Recombinant plasma gelsolin infusion attenuates burn-induced pulmonary microvascular dysfunction.

Patricia A. Rothenbach, Benny Dahl, Jason J. Schwartz, Grant E. O’Keefe, Masaya Yamamoto, William M. Lee, Jureta W. Horton, Helen L. Yin, and Richard H. Turnage
January 1, 2004


Reduced plasma concentrations of the extracellular actin-binding proteins gelsolin and Gc-globulin correlate with pulmonary failure and death in humans after injury. The purpose of this study was to investigate the role of plasma gelsolin in the pathophysiology of inflammation-induced lung injury.
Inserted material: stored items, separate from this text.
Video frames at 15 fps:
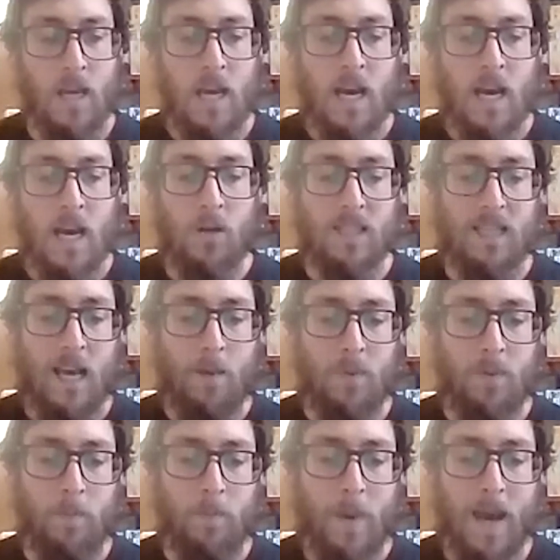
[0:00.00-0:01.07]
Our
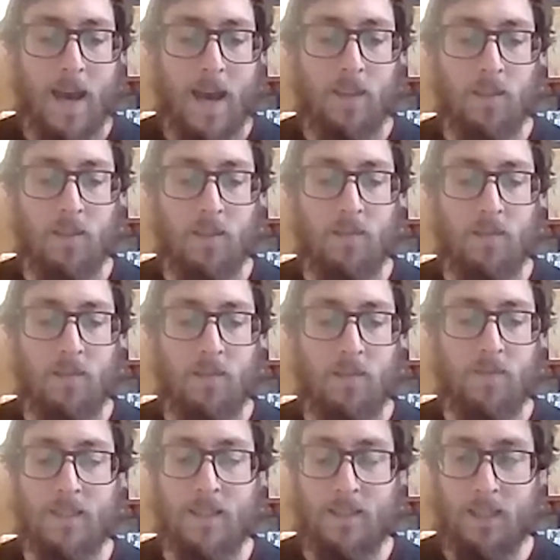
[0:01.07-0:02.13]
slabbed path
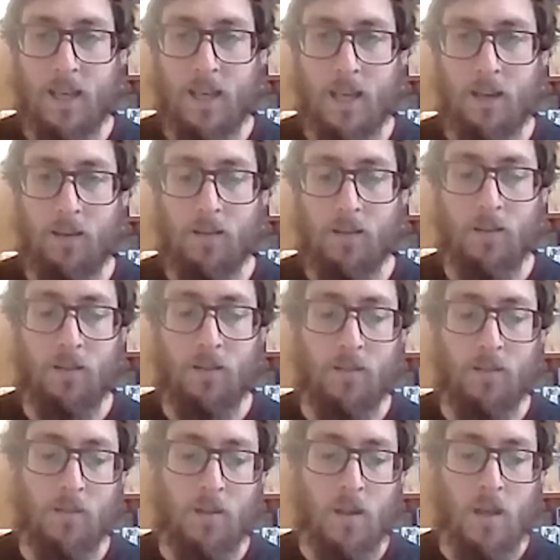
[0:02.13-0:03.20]
fixes again,
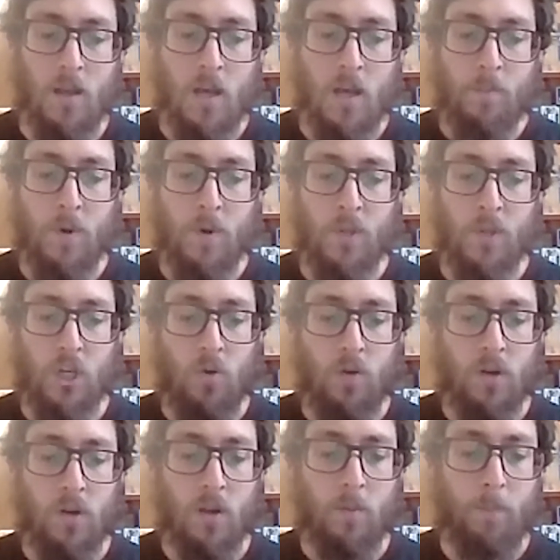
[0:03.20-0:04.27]

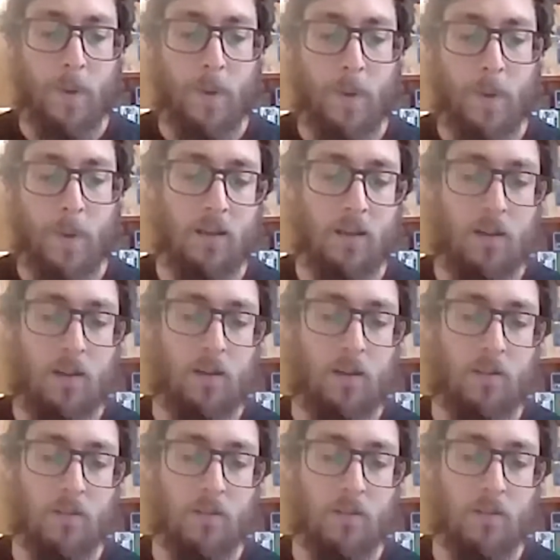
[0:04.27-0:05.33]
petunia pink
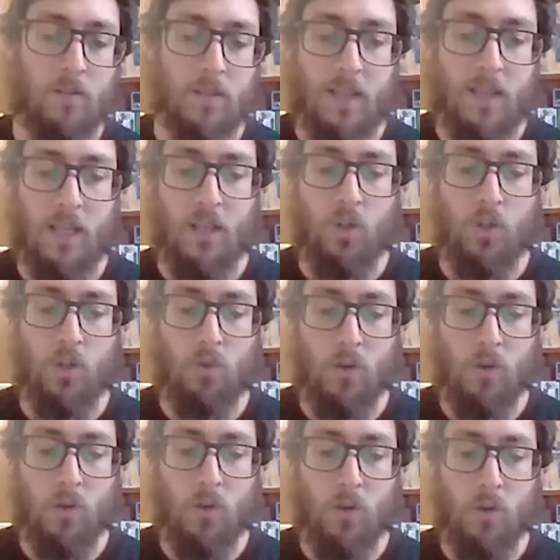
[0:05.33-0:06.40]
or sage
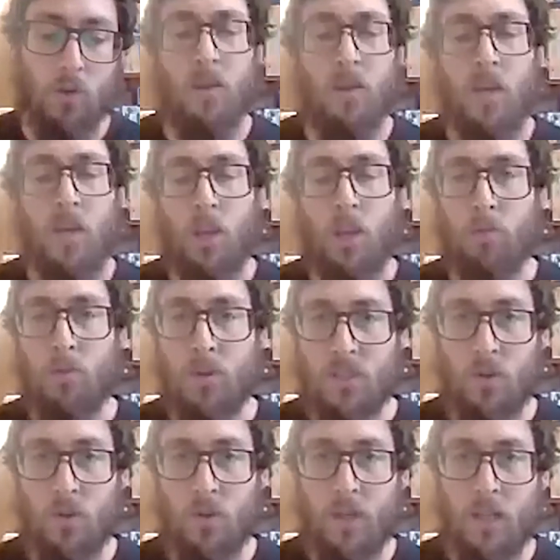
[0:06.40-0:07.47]
green, through the
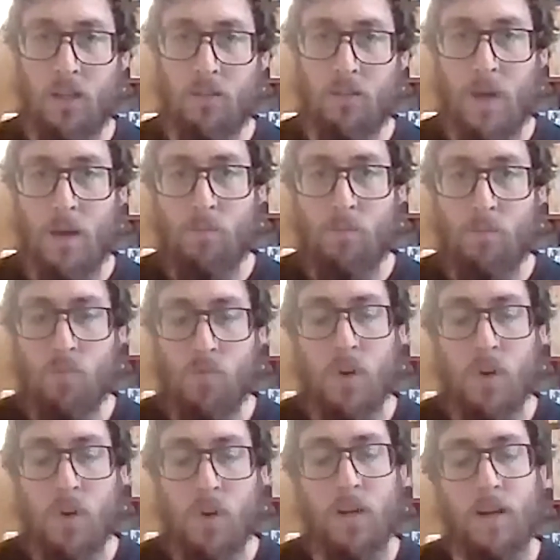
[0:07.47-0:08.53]
soil of memory.
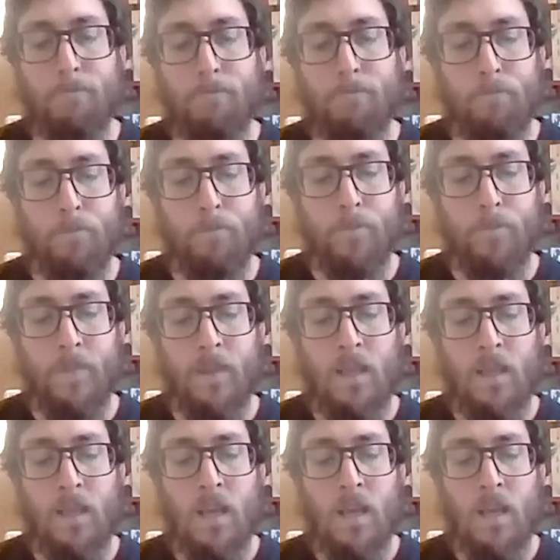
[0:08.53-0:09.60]

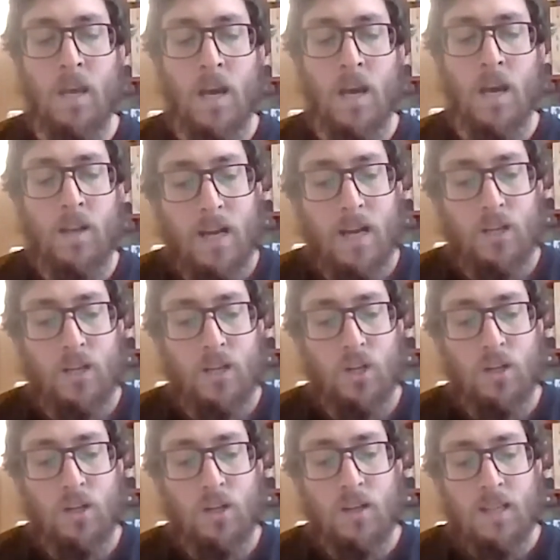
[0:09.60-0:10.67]
And I
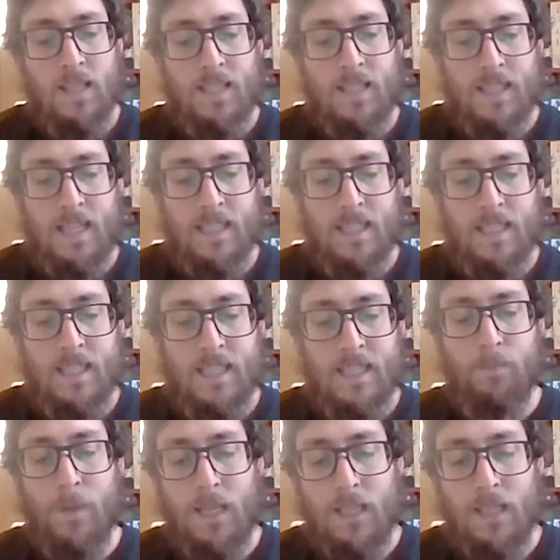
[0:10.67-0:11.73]
imagine the season's
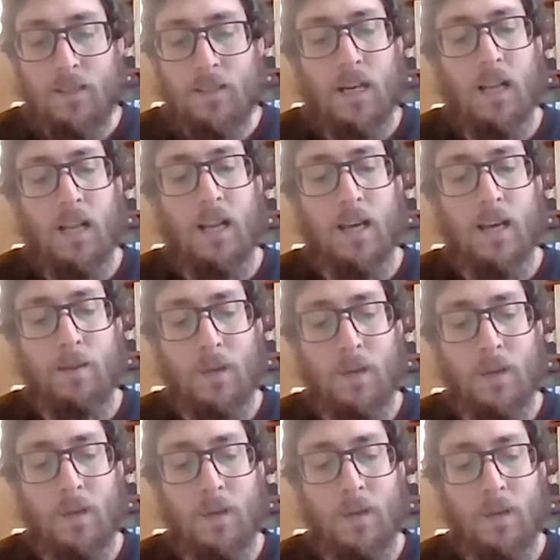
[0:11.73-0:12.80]
beans
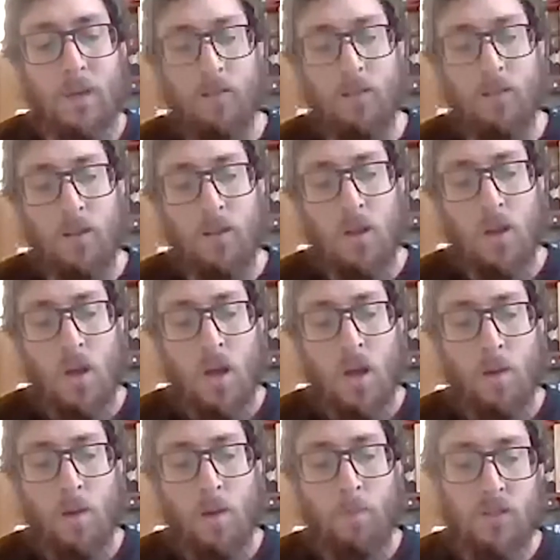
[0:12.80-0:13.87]
climbing,
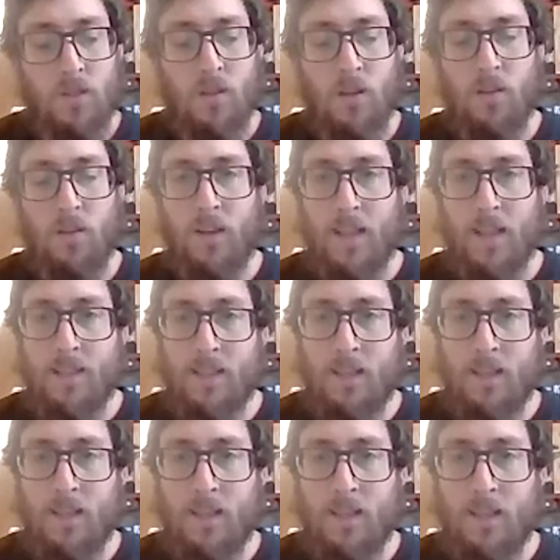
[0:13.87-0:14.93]
a plot of
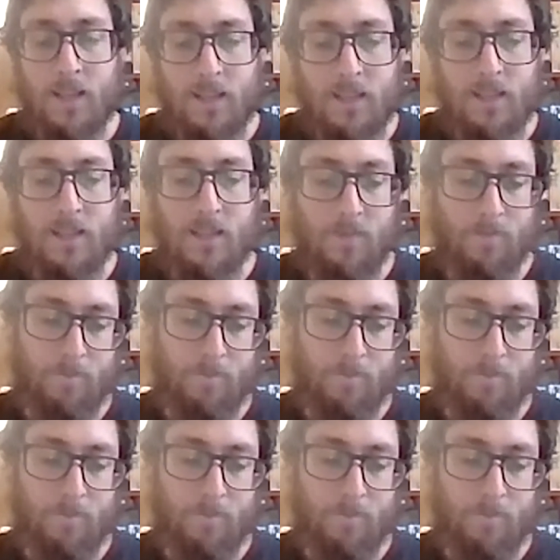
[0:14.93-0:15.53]
lettuce heads.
We postulated that plasma gelsolin levels decrease at an early time point after burn injury and that the intravenous infusion of gelsolin prevents burn-induced pulmonary microvascular dysfunction. Adult Sprague-Dawley rats were randomized to undergo a 40% body surface area thermal injury (Burn) or manipulation without burn (Sham). Plasma gelsolin and Gc-globulin concentrations were determined at various times during the first 6 days of injury by Western blotting. Other animals were randomized to receive either recombinant human gelsolin (0.078, 0.78, or 7.8 mg) or albumin (7.8 mg) before and 8 h after Burn or Sham. Twenty-four hours later, pulmonary microvascular permeability was assessed by measuring the capillary filtration by use of an isolated, perfused lung model. We found that plasma gelsolin levels of burn-injured rats decreased to 10% of normal levels within 12 h and remained below normal levels for up to 6 days postinjury. Gc-globulin values also fall, but to a lesser extent and only transiently. Treatment of burned animals with intravenous infusions of recombinant human gelsolin prevented the increase in pulmonary microvascular permeability that accompanies this injury. Our findings are consistent with the hypothesis that plasma gelsolin depletion contributes to the pathophysiology of pulmonary microvascular dysfunction during inflammation.